WHAT YOU HAVE TO DO
Leave the pictures out. Transcribe exactly every line from the start of the records through the one containing "[54.82-60.67s]".

DATASET RECORDS
*** Block opens ***

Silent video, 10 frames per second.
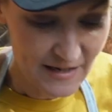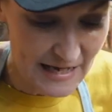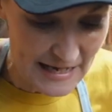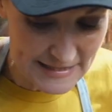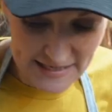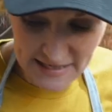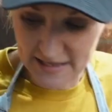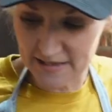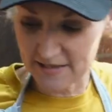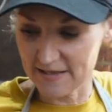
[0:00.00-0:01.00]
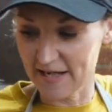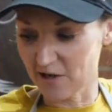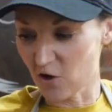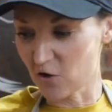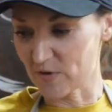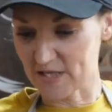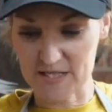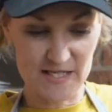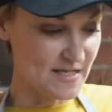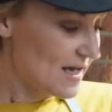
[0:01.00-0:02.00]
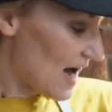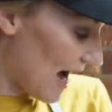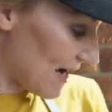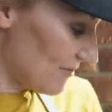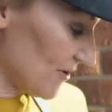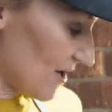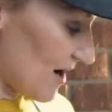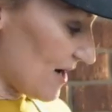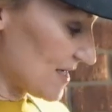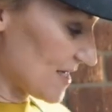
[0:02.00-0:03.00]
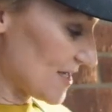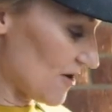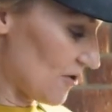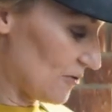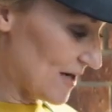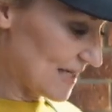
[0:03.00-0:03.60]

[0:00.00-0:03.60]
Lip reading: and then, like always, I forgot to salt my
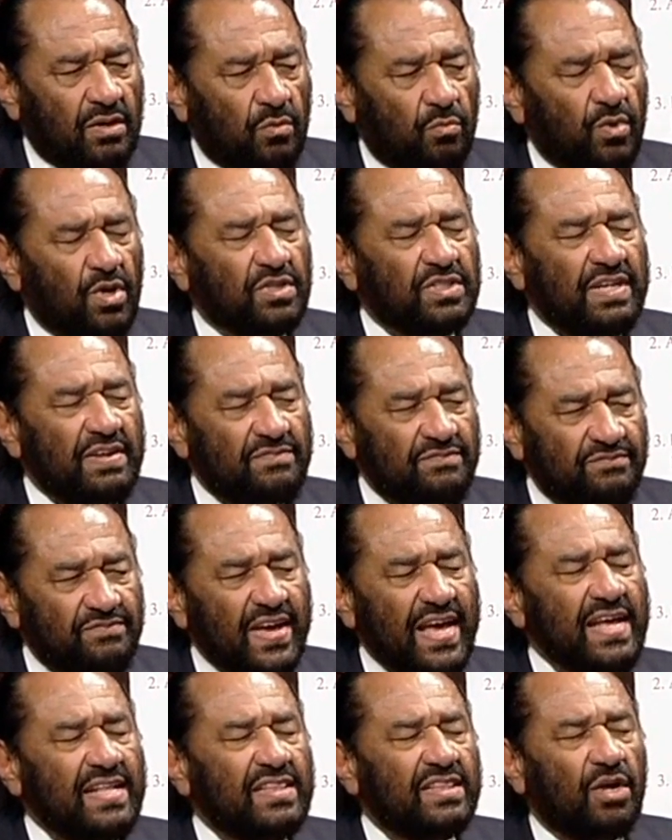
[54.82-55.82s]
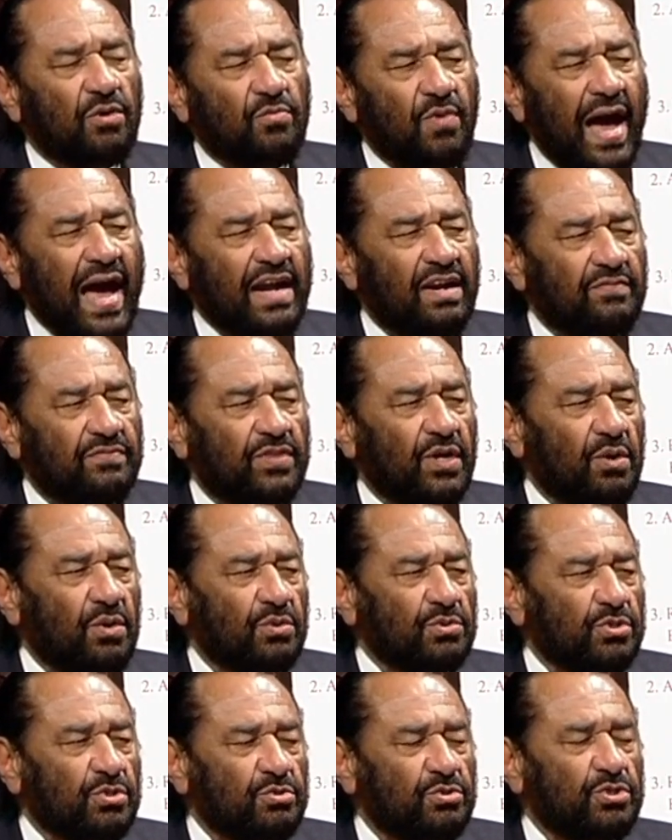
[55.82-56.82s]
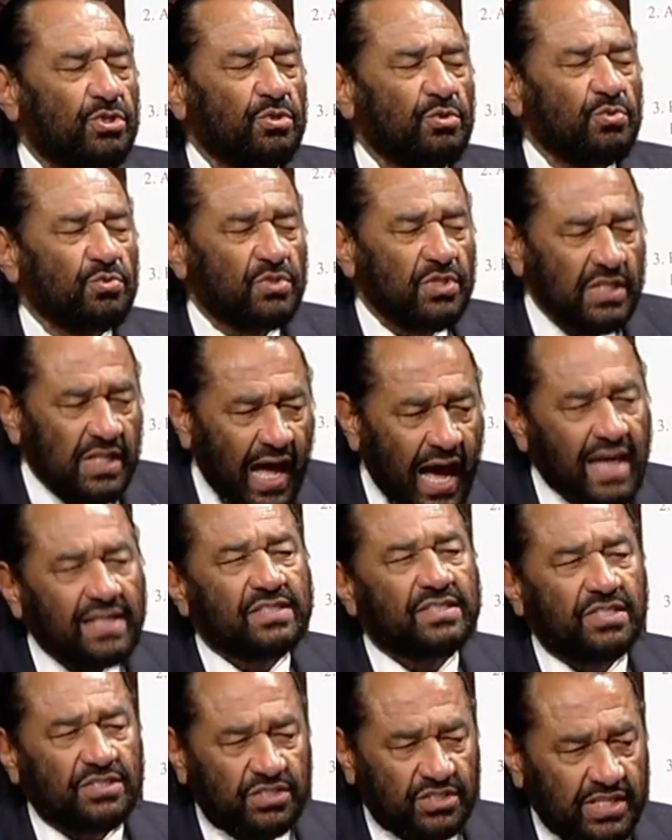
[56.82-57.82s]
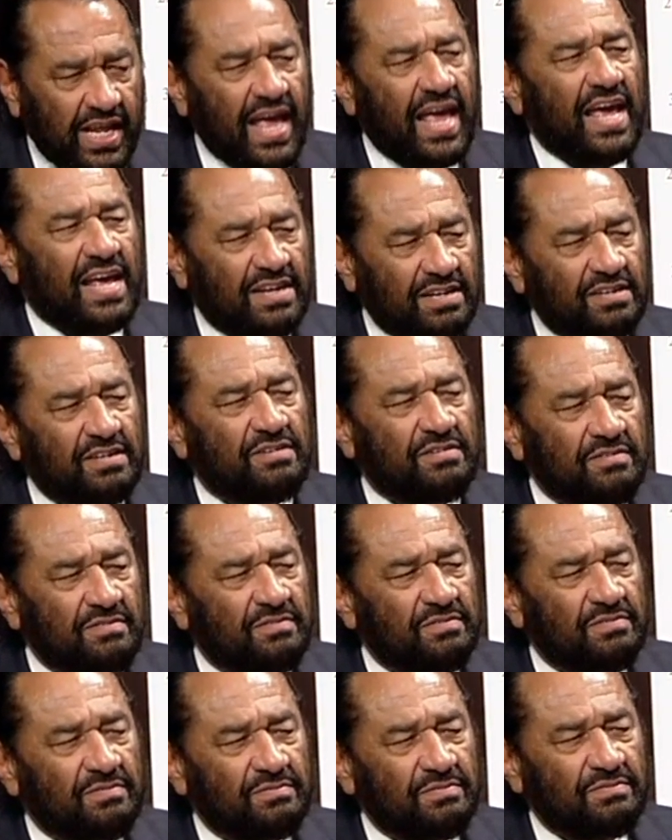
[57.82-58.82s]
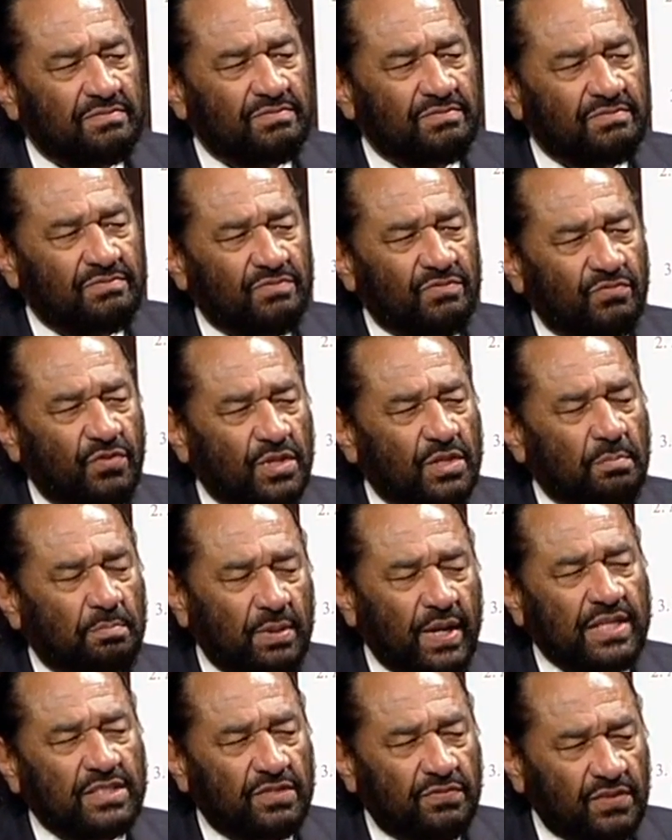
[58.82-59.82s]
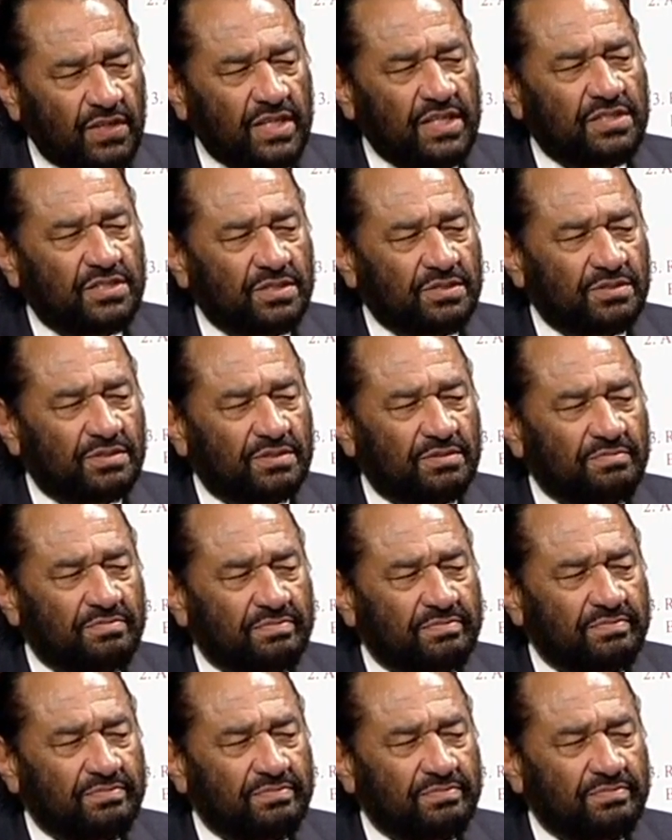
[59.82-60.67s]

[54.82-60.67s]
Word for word: will defend the right of those who choose not to stand for the Pledge of Allegiance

*** Block closes ***

WRITTEN SOLUTION
Silent video, 10 frames per second.
[0:00.00-0:01.00]
[0:01.00-0:02.00]
[0:02.00-0:03.00]
[0:03.00-0:03.60]

[0:00.00-0:03.60]
Lip reading: and then, like always, I forgot to salt my
[54.82-55.82s]
[55.82-56.82s]
[56.82-57.82s]
[57.82-58.82s]
[58.82-59.82s]
[59.82-60.67s]

[54.82-60.67s]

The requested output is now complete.